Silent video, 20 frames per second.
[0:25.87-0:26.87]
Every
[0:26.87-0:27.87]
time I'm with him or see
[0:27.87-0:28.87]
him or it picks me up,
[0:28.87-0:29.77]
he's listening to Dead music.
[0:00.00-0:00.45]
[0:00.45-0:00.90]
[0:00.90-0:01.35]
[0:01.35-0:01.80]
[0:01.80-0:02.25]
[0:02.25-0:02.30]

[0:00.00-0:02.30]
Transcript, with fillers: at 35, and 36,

---

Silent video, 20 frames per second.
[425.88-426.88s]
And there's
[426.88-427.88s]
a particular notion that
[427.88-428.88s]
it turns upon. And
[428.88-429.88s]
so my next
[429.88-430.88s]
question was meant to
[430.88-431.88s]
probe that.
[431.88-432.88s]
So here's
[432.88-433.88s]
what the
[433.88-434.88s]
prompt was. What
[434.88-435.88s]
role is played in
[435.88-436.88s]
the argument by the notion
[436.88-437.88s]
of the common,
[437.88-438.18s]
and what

WORK INSTRUCTIONS:
Of the entries listed above, reproduce only the lines starting at the line containing "[0:01.80-0:02.25]" and ending at the line containing "Transcript, with fillers: at". Include both, exactly as they stand.

SOLUTION BELOW:
[0:01.80-0:02.25]
[0:02.25-0:02.30]

[0:00.00-0:02.30]
Transcript, with fillers: at 35, and 36,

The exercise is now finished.